Radioprotection by Pentobarbitone Sodium of a Murine Tumourin Vivo

Abstract

The effect of 2 methods of immobilization on the local control of mouse implanted MTI anaplastic tumors at 80 days was studied. The anesthetic was pentobarbitone sodium (probably the most widely used for immobilization during irradiation). Also investigated were the effect of rendering the tumors fully hypoxic (by occlusion of their blood supply), and the effect of immobilization procedures on the tumor temperatures. The probability of local tumor control as a function of X-ray dose was shown. For the mice that were unanesthetized, and received X-rays only, the dose of X-rays required to control 50% of the tumors (i.e., TCD 50) was 63.6 .+-. 1.3 gray [X-ray dose] (.+-. 1 SEM [standard error of the mean]). The effect in unanesthetized mice of clamping of the tumors to render them fully hypoxic was to increase the radioresistance of the tumors to 69.5 .+-. 1.4 gray, an increase of 5.9 gray.
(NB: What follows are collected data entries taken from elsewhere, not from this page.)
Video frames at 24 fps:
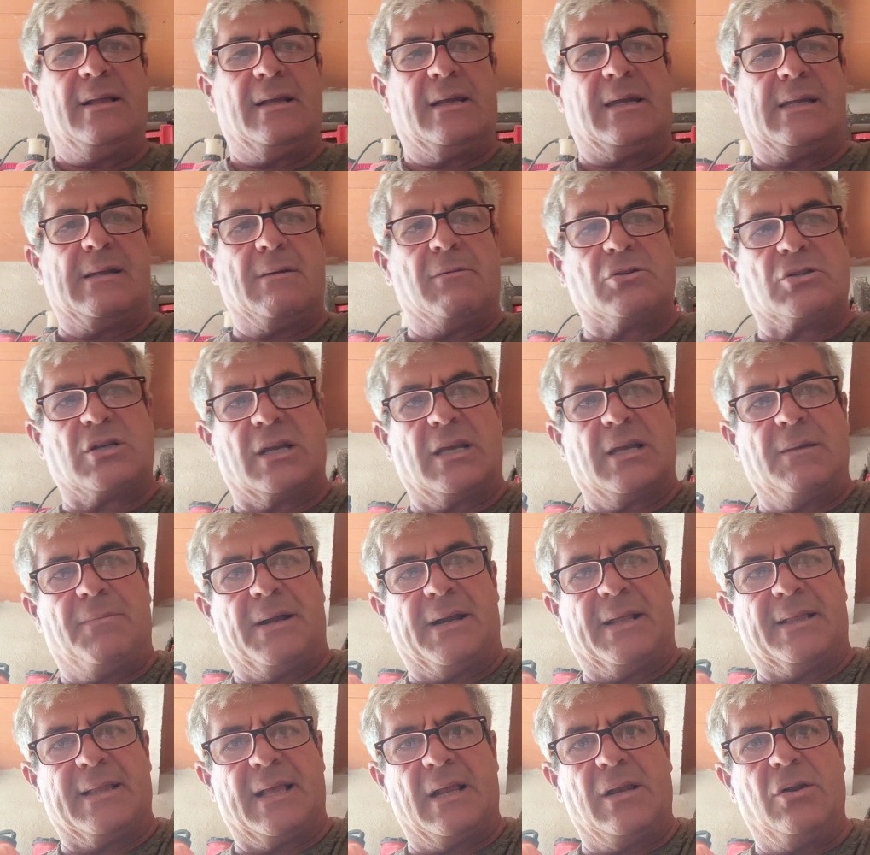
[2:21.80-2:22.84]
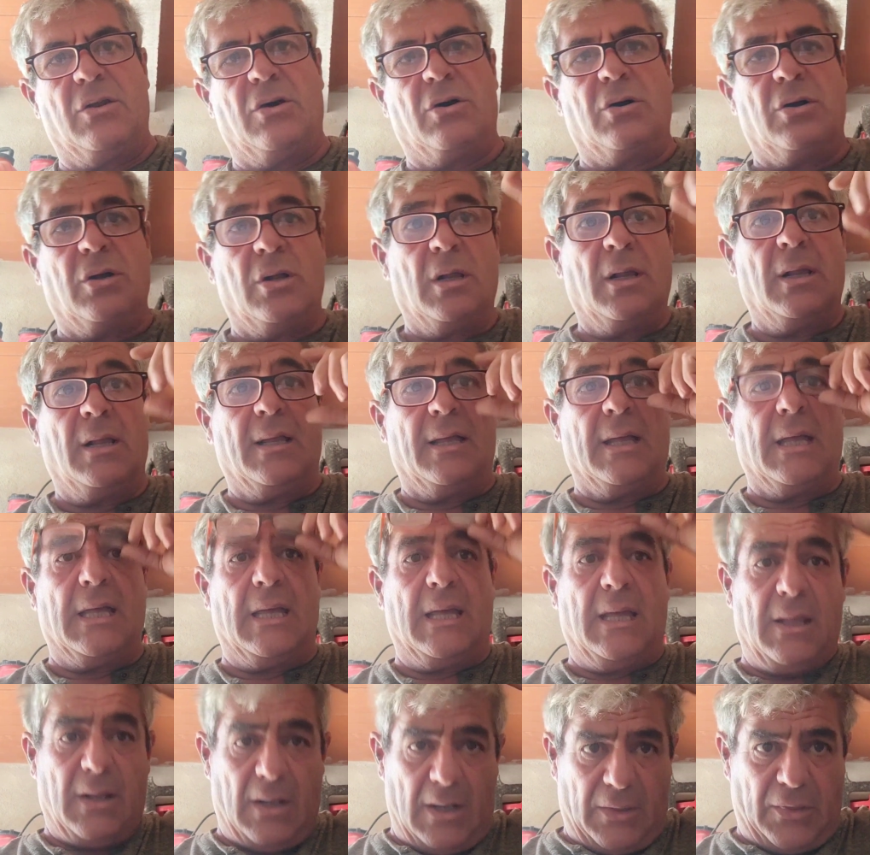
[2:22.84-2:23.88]
que llevamos aquí para atarlo
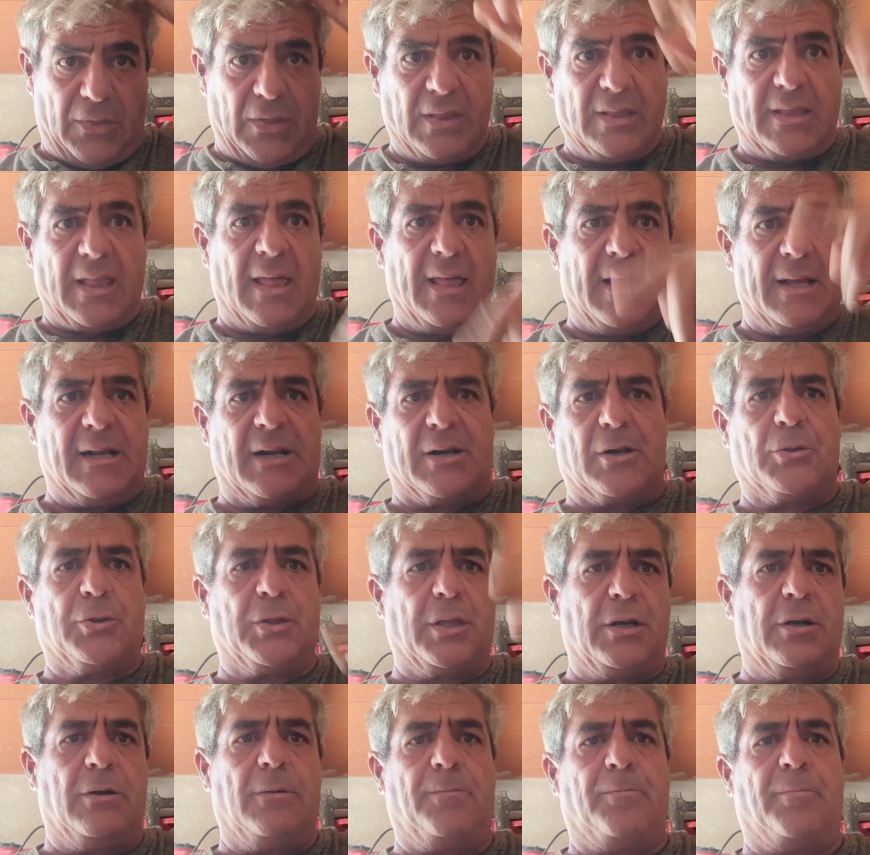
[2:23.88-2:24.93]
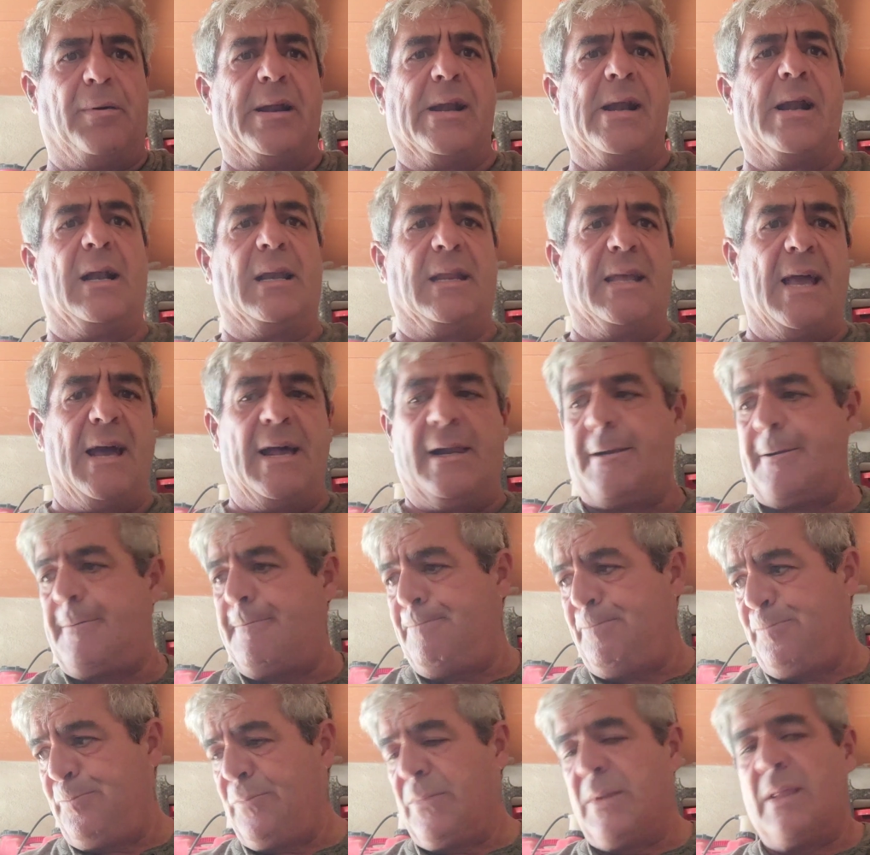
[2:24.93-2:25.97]
y cinta de carrocero para liar
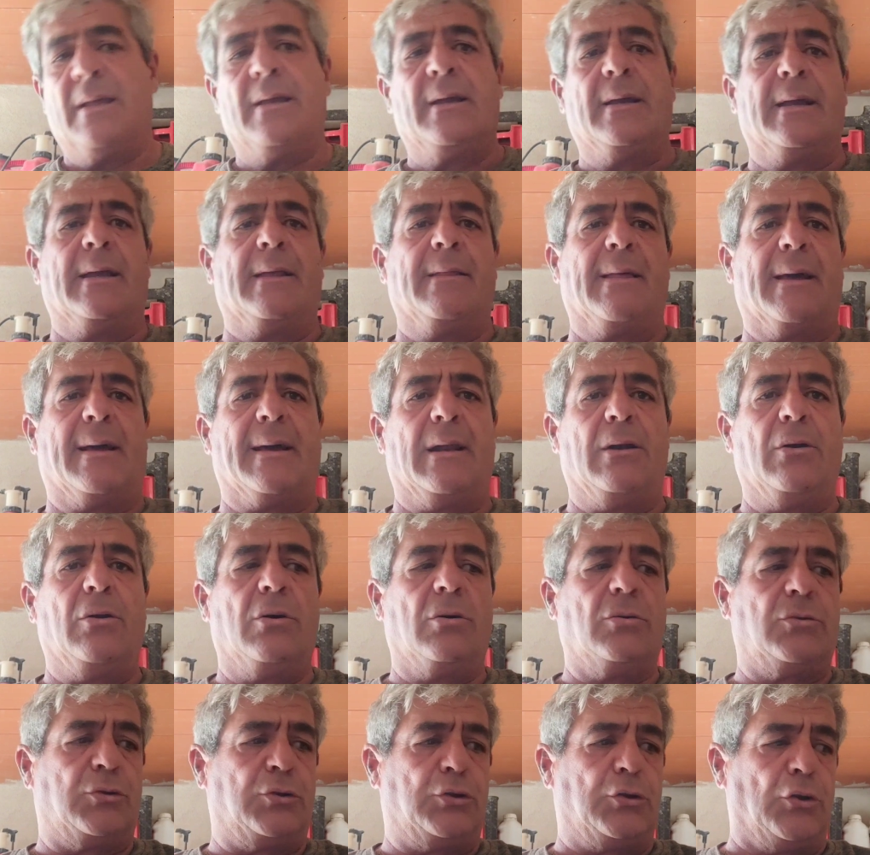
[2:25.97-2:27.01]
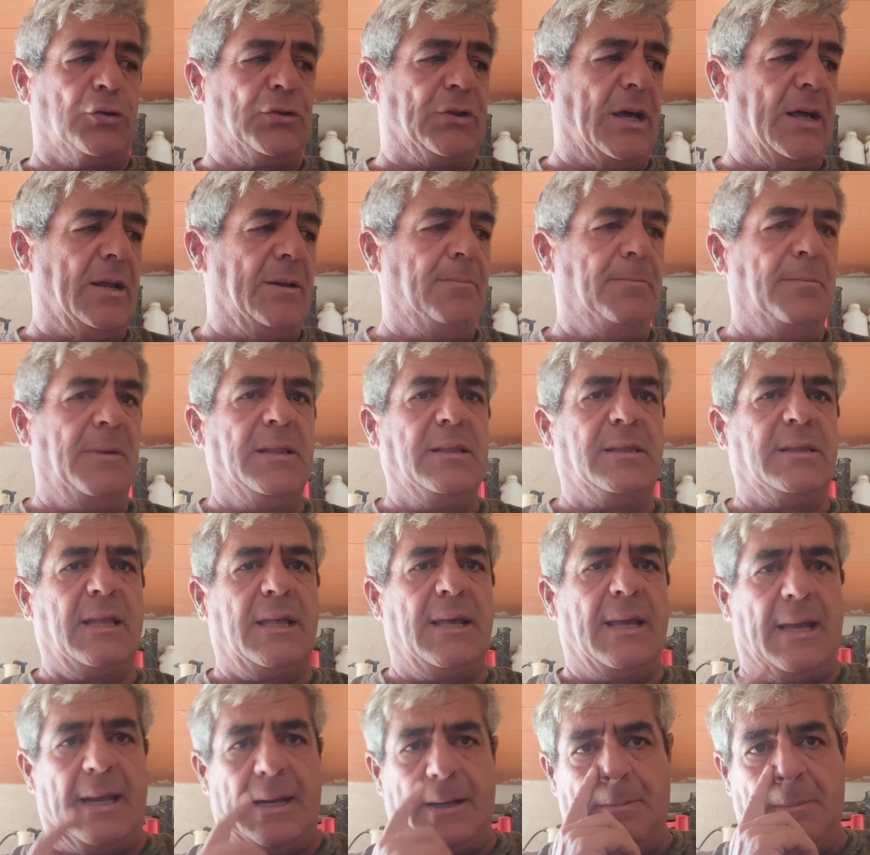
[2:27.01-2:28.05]
y dejarlo
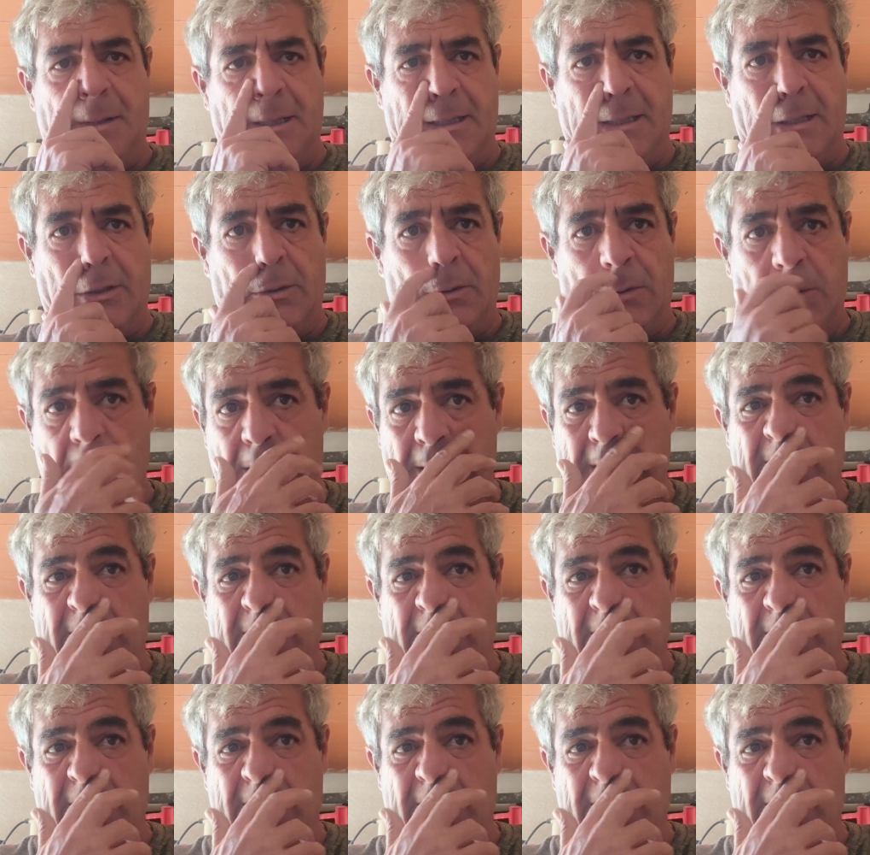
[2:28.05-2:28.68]
totalmente hermético.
Assuming a hypoxic Do of 3.6 gray, this would indicate a hypoxic proportion under air-breathing conditions of 19% (SEM range 9-14%). The protective effect of anesthetizing with pentobarbitone sodium on the TCD 50 was even greater than that of clamping off the blood supply to the tumor. The TCD 50 was increased to 75.4 .+-. 1.6 gray, an increase of 11.8 gray. The radioprotective effect of pentobarbitone sodium on the TCD 50 was large: an extra 11.8 gray were required. The progressive drop in the tumor temperature from 4.degree. to 9.degree. C during the course of irradiation would suggest that the blood flow to the tumor was also reduced.